Acknowledging the reported price increment as a government recommendation, Kanyankole said the company is actively engaging with all relevant stakeholders, including government authorities, rider and driver representatives, to ensure that its own considerations reflect the collective needs and interests of the entire ecosystem.
Noting that Bolt welcomes constructive dialogue aimed at creating a fair, transparent, and sustainable ride-hailing environment, he pointed out that its overall priority would be striking a balance between what drivers earn and the affordability of the service to passengers.
“As a platform that serves millions of riders and thousands of drivers, our priority remains striking a balance between affordability for passengers and improved earning potential for drivers. The government’s guidance provides an opportunity for sector-wide alignment, and we are carefully reviewing how these recommendations integrate with our long-term business strategies and market commitments,” Kanyankole said.

Drivers’ protests, fare increase and Bolt’s position
This development follows series of driver protests calling for increased earnings and overall welfare improvement.
In July 2024, drivers protested high commissions, unfavourable fares, and the reluctance of the authorities to compel ride-hailing companies to accept a fixed minimum fare of 300 Kenyan shillings (Ksh) per trip as stipulated by law.
Read here: Uber and Bolt drivers in Kenya protest non-implementation of 18% commission, Ksh 300 minimum fare
A driver who spoke about the matter said that the absence of enforcement “puts the drivers in a tight spot as they have very little left after factoring in fuel costs and the commission platforms like Uber and Bolt take.”


The drivers also threatened to start bidding for trips offline, a move that would take the price determination away from the app companies.
A month later, Bolt announced a 10 per cent increase in fares on its app. Per the new arrangement, the base fare for Bolt’s Economy category will be increased from 200 to 220 Kenyan shillings (Ksh).
But that simply wasn’t anywhere near the fare the drivers believed was fair and just.
Thus, last month, the Transport Workers Union of Kenya (TAWU Kenya) announced its intention to file a petition against ride-hailing companies, Uber and Bolt, over what it describes as unfair, exploitative, and unlawful digital labour practices that violate drivers’ constitutional rights.
And just last week, Kenya’s Ministry for Roads and Transport directed ride-hailing companies to immediately adopt the pricing guidelines suggested by the Automobile Association of Kenya (AAK).
This amounts to a 50 per cent hike in fares.
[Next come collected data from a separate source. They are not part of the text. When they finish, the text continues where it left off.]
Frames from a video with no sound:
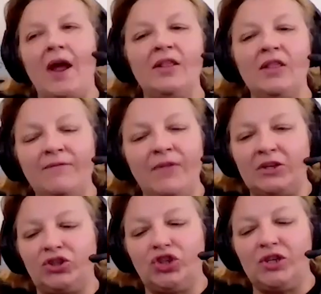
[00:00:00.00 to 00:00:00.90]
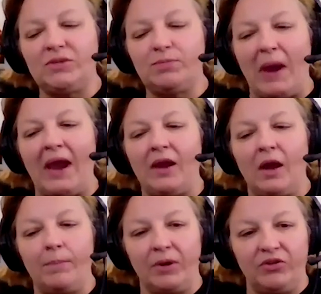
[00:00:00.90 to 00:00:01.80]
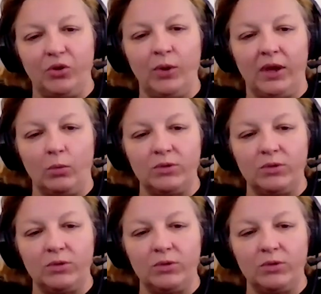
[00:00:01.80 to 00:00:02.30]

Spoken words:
I love that she's back up and doing it.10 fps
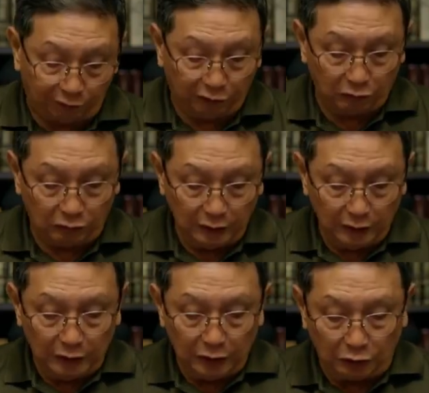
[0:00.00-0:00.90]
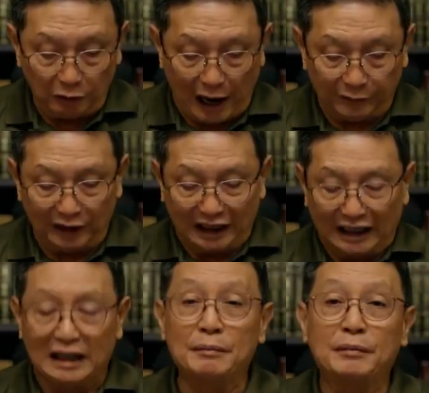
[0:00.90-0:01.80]
to have a
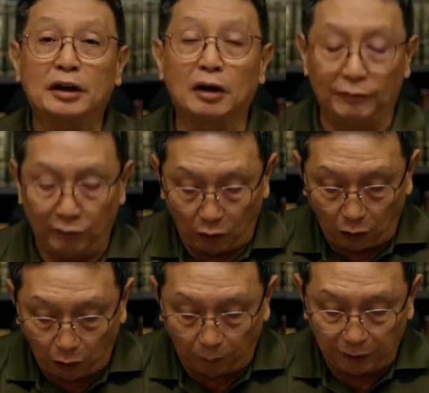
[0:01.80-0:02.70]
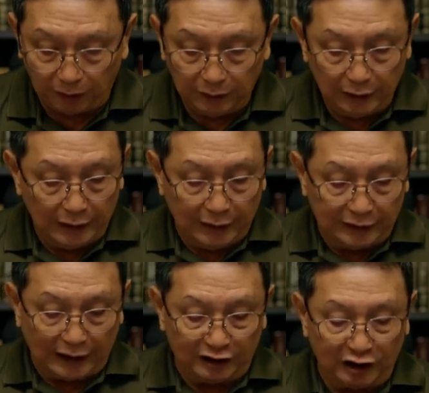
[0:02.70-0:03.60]
glimmer of hope
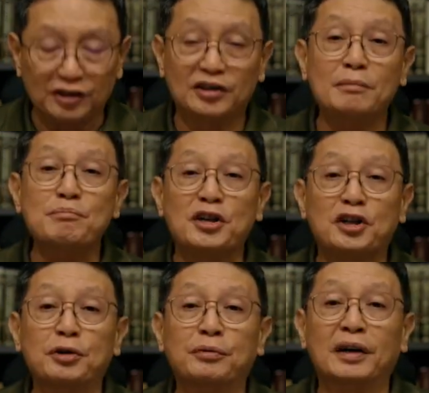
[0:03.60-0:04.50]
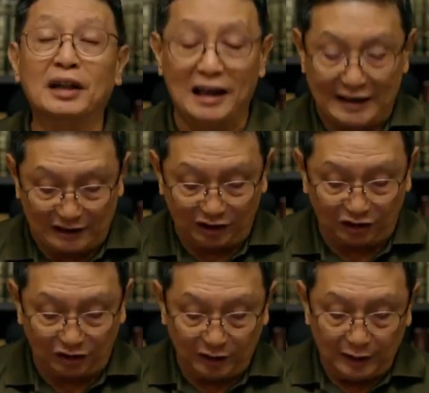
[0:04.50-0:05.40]
that doesn't
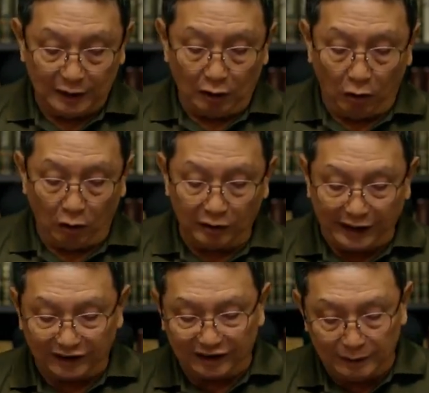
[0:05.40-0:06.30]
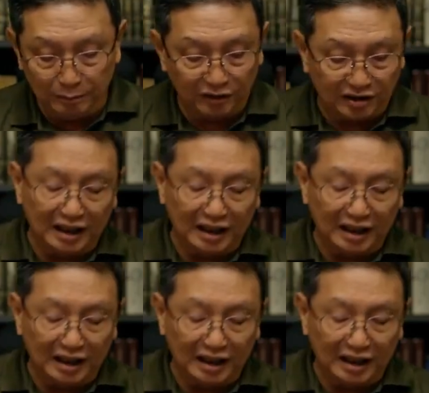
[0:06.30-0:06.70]
materialize or that seems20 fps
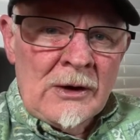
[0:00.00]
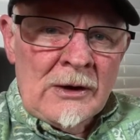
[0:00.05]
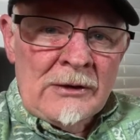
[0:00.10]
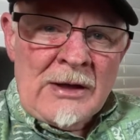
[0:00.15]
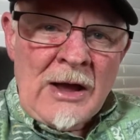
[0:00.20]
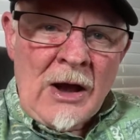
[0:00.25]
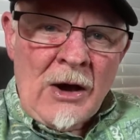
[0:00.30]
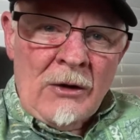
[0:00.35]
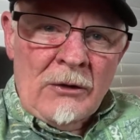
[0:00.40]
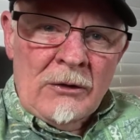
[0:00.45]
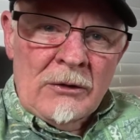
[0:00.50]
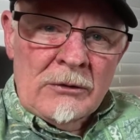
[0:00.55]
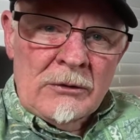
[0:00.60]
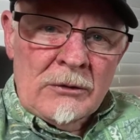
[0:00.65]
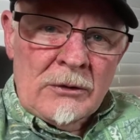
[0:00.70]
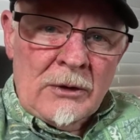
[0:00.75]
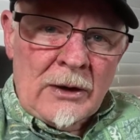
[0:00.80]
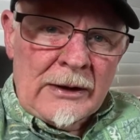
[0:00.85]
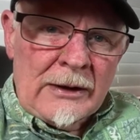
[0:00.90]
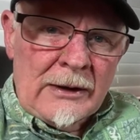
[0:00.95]
Now,
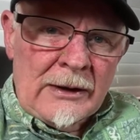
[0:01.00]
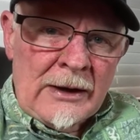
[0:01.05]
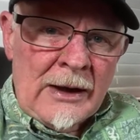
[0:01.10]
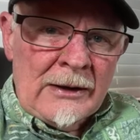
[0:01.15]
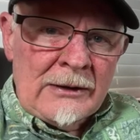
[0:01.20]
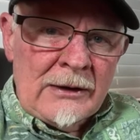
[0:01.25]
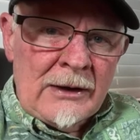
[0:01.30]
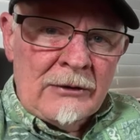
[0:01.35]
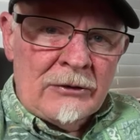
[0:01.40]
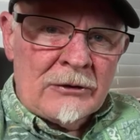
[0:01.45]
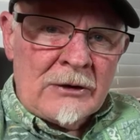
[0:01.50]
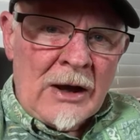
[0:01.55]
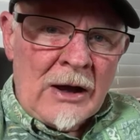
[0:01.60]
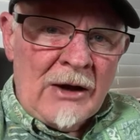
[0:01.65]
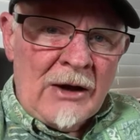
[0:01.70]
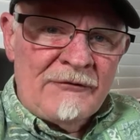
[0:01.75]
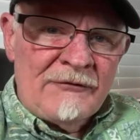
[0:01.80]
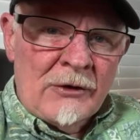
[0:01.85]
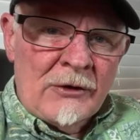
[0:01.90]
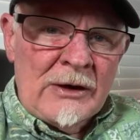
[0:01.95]
again, it's
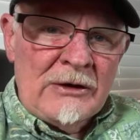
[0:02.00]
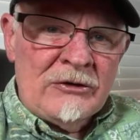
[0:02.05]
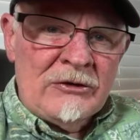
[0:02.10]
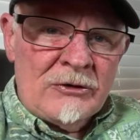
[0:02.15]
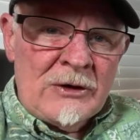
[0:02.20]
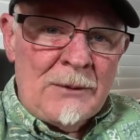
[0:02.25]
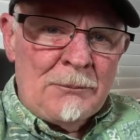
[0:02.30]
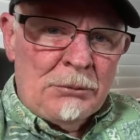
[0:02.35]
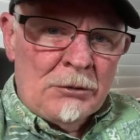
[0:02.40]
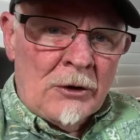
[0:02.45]
got a very steep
While this may come as good news for drivers who had given the companies seven days to adjust to the new pricing, for passengers, this might present some worry as they, too, grapple with worsening economic realities.


Bolt, however, acknowledged the concerns of the drivers and says it remains open to engagement.
“We recognise that drivers have raised concerns around pricing and earnings, and these issues have always been part of our internal assessments. We remain open to continue engaging with key stakeholders to arrive at solutions that sustainably benefit all stakeholders,” the company said.